# 10 HP, 32-inch, Trac-Drive Snowblower



## firedudetl1 (Jan 26, 2016)

listed on local CL for $30 - immediately sent him an email to purchase - waiting to hear back- needs some "brake" pad and new belt - anyone know anything about this - model 536.885020


----------



## td5771 (Feb 21, 2011)

My opinion for $30 who cares, grab it. 

Bought and sold one. Had to make a steel drive shaft between the drive disc and the belt pulley. It was no longer available. 

After the fix and service it worked great. 
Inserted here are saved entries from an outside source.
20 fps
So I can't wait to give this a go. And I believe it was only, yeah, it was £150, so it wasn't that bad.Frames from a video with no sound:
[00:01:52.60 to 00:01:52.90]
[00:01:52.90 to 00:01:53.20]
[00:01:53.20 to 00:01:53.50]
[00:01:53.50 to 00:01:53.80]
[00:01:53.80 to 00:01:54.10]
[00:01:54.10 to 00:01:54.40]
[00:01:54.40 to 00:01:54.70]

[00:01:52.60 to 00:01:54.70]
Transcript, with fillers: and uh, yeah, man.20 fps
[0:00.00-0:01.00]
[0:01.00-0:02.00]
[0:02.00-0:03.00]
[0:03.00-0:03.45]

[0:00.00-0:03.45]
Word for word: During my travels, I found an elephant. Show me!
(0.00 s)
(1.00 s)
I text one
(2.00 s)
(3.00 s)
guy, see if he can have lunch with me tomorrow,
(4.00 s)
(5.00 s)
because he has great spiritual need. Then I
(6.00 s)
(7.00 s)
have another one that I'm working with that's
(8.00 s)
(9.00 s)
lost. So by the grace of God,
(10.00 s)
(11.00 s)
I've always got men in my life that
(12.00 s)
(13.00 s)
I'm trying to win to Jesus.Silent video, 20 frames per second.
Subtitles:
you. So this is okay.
The sheetmetal back then Was still pretty good/thick.


----------



## bad69cat (Nov 30, 2015)

Yeah - it's just an MTD/Craftsman one. Probably neglected - but the parts are worth that if you decide it's to much trouble to repair. Part it out.....


----------



## 43128 (Feb 14, 2014)

Craftsman OEM List | VintageMachinery.org

its murray built


----------



## Kiss4aFrog (Nov 3, 2013)

I'd sure grab it if you get an answer !!










They might even have the manual since this is the picture they posted.

.


----------



## Dkeith45 (Feb 26, 2016)

I just posted about the one I purchased this fall and just got working. Ask anything if you still need help.
http://www.snowblowerforum.com/foru...aftsman-10-32-trac-drive-help.html#post971913


----------